L’autobiographie d’un musicien et écrivain américain installé en France depuis plus de 40 ans.
4e de couverture :
Theo Hakola nous offre au long des 13 chapitres de ce livre, son histoire. Du milieu des années 1970 jusqu’à aujourd’hui, de la côte Ouest des États-Unis jusqu’à Paris, en passant par le Mexique, le Guatemala, l’Espagne, New York, Sarajevo et Belgrade, il se place dans les pas de Gramsci pour qui « dire la vérité est toujours révolutionnaire». Parcourant les événements des 50 dernières années (de la guerre du Viêt-nam à l’élection de Trump), il est en quête de la meilleure façon de dire la vérité, à travers ses voyages, ses prises de position, ses rencontres (de Jorge Semprun aux Indiens guatémaltèques et aux vétérans de la guerre d’Espagne, d’Asia Argento à Louis Garrel…), ses amours… Le livre sera scandé par de nombreuses photos prises par l’auteur, par les dessins de Ricardo Mosner, illustrateur des albums de Passion Fodder (mais aussi pour les Rita Mitsouko, Pascal Comelade, le tango…), et complété par un CD inédit retraçant sa riche carrière musicale.
Notice biographique :
Theo Hakola est né en 1954 dans l’État de Washington (côte Ouest).
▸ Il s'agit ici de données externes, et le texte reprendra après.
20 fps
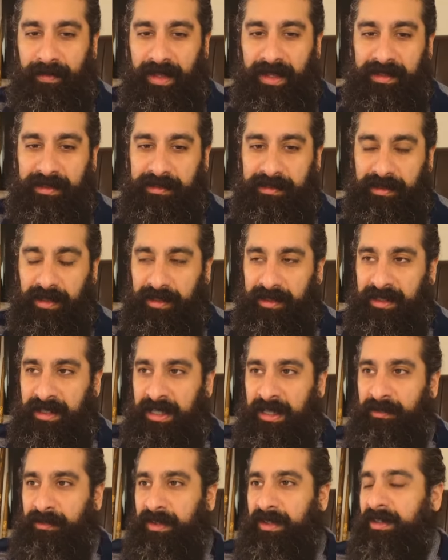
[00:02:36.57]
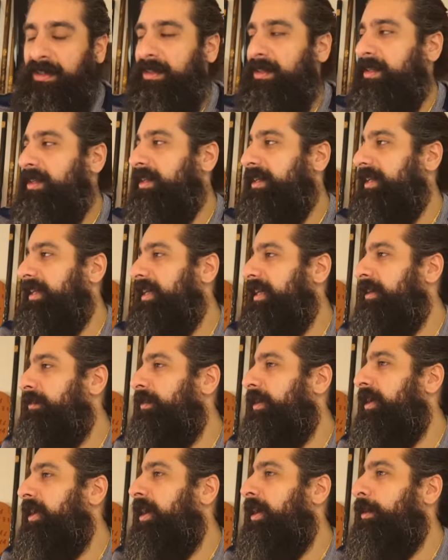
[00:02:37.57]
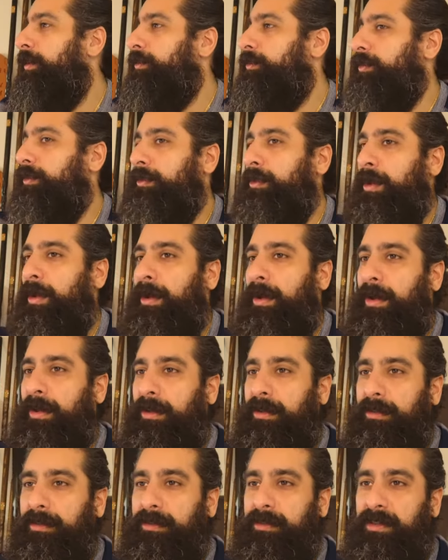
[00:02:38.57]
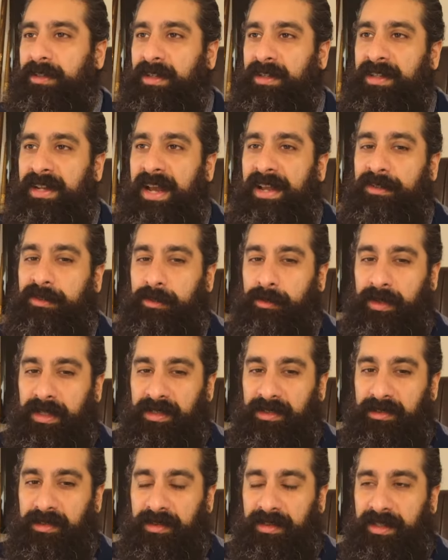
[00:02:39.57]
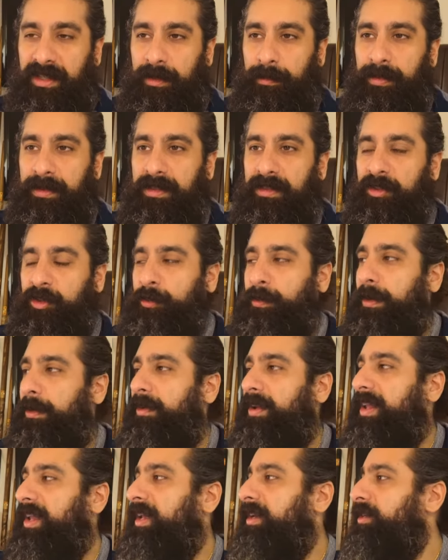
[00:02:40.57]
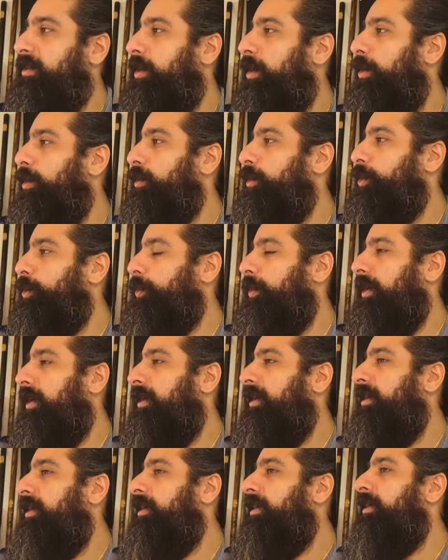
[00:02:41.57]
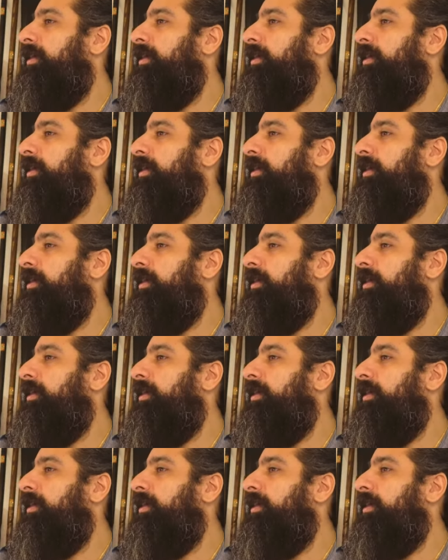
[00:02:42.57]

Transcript: It's a given even unto the Nazarenes to keep in the spirit in Yahoshua,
Il est chanteur, musicien, écrivain et homme de théâtre. Il est installé en France depuis la fin des années 1970. Il a publié une vingtaine d’albums (Orchestre Rouge, 1982-1984; Passion Fodder, 1985-1991; en solo ou avec The Wobbly Ashes depuis 1993; plus des musiques de film, dont Peaux de Vaches de Patricia Mazuy et des musiques pour le théâtre pour des pièces de Kerouac, Olivier Rolin, Racine, Brecht ou des adaptations de ses romans). Il a également produit le premier enregistrement de Noir Désir (Où veux-tu que je regard?,1987). Il a publié 5 romans (Le Serpent à Plumes, Intervalles, Actes Sud) depuis 2001.
Extrait :
Je veux parler de la vérité dans le livre que je suis sur le point de commencer, mais je vais également essayer de la dire. Un dialogue reconstitué ou le partage d’une pensée précise vieille de plusieurs décennies dans un texte est pour moi une distraction car j’ai du mal à croire que les mots ou les réflexions que l’auteur rapporte ont été véritablement prononcés ou méditées.